**Dataset records**
/---

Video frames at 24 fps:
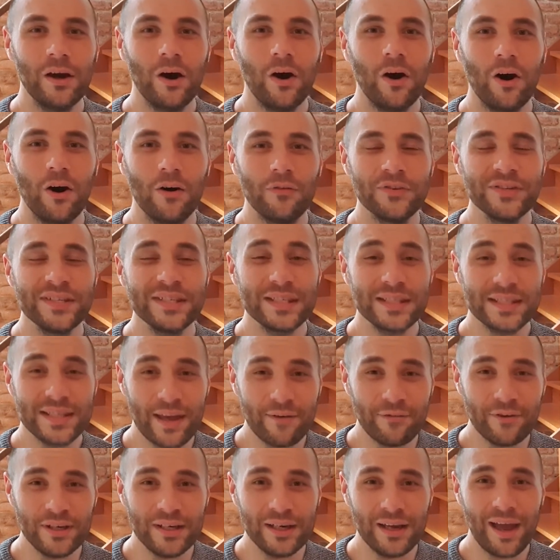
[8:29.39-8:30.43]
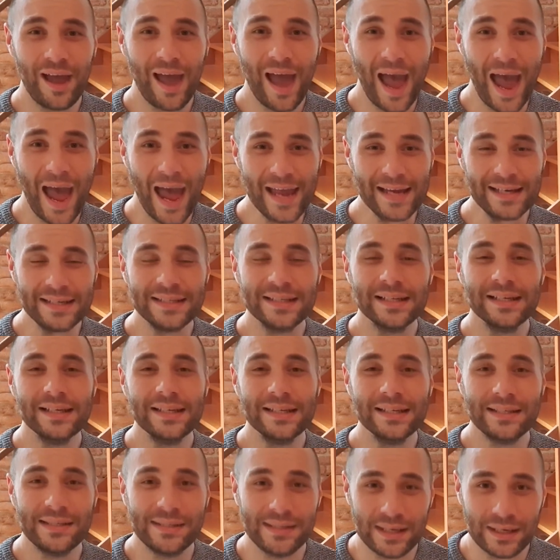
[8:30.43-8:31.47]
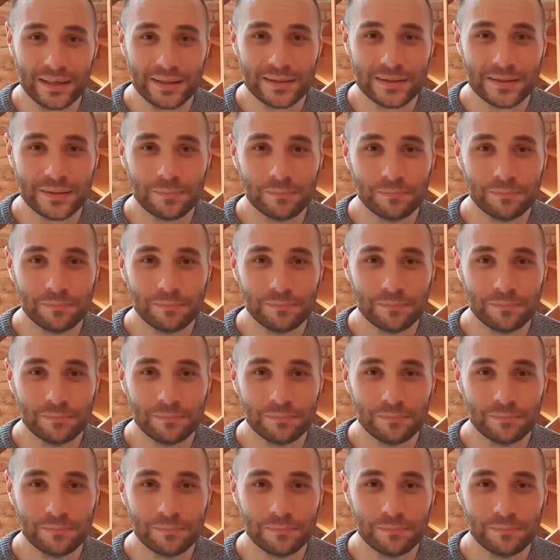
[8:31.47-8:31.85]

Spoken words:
of 786.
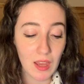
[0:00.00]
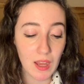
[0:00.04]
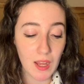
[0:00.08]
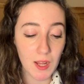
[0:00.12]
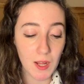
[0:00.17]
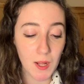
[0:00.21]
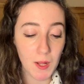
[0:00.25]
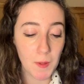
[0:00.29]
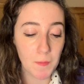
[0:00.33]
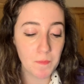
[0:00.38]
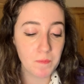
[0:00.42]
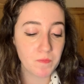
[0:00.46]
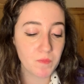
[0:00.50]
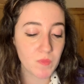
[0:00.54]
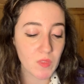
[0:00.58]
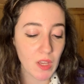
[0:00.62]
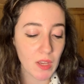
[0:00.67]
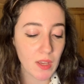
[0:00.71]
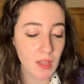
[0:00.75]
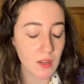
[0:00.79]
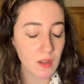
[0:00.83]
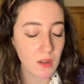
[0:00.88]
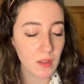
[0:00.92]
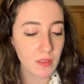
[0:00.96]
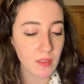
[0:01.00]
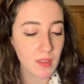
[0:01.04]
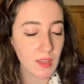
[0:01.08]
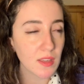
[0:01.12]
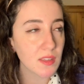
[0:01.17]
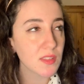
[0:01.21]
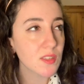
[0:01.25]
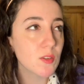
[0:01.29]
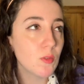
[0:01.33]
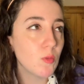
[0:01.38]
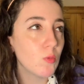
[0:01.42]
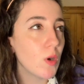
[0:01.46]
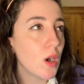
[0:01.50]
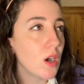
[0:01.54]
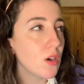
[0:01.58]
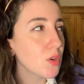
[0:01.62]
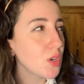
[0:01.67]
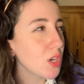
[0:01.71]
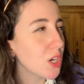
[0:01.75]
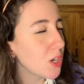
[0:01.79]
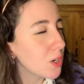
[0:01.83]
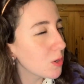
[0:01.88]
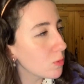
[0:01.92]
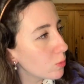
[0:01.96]
And I guess a
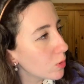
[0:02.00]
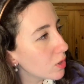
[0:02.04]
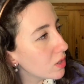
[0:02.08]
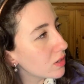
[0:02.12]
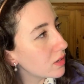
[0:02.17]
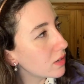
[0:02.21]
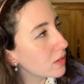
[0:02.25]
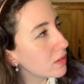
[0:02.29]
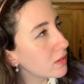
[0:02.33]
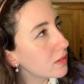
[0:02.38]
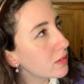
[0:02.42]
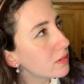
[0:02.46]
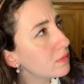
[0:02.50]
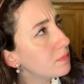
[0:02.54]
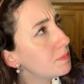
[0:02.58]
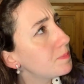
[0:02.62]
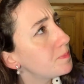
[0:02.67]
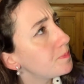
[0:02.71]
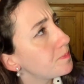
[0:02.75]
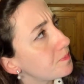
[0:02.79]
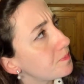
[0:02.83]
wildcard one...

\---

Word for word, write out each of the records, but not the pictures.

**Exercise output**
Video frames at 24 fps:
[8:29.39-8:30.43]
[8:30.43-8:31.47]
[8:31.47-8:31.85]

Spoken words:
of 786.
[0:00.00]
[0:00.04]
[0:00.08]
[0:00.12]
[0:00.17]
[0:00.21]
[0:00.25]
[0:00.29]
[0:00.33]
[0:00.38]
[0:00.42]
[0:00.46]
[0:00.50]
[0:00.54]
[0:00.58]
[0:00.62]
[0:00.67]
[0:00.71]
[0:00.75]
[0:00.79]
[0:00.83]
[0:00.88]
[0:00.92]
[0:00.96]
[0:01.00]
[0:01.04]
[0:01.08]
[0:01.12]
[0:01.17]
[0:01.21]
[0:01.25]
[0:01.29]
[0:01.33]
[0:01.38]
[0:01.42]
[0:01.46]
[0:01.50]
[0:01.54]
[0:01.58]
[0:01.62]
[0:01.67]
[0:01.71]
[0:01.75]
[0:01.79]
[0:01.83]
[0:01.88]
[0:01.92]
[0:01.96]
And I guess a
[0:02.00]
[0:02.04]
[0:02.08]
[0:02.12]
[0:02.17]
[0:02.21]
[0:02.25]
[0:02.29]
[0:02.33]
[0:02.38]
[0:02.42]
[0:02.46]
[0:02.50]
[0:02.54]
[0:02.58]
[0:02.62]
[0:02.67]
[0:02.71]
[0:02.75]
[0:02.79]
[0:02.83]
wildcard one...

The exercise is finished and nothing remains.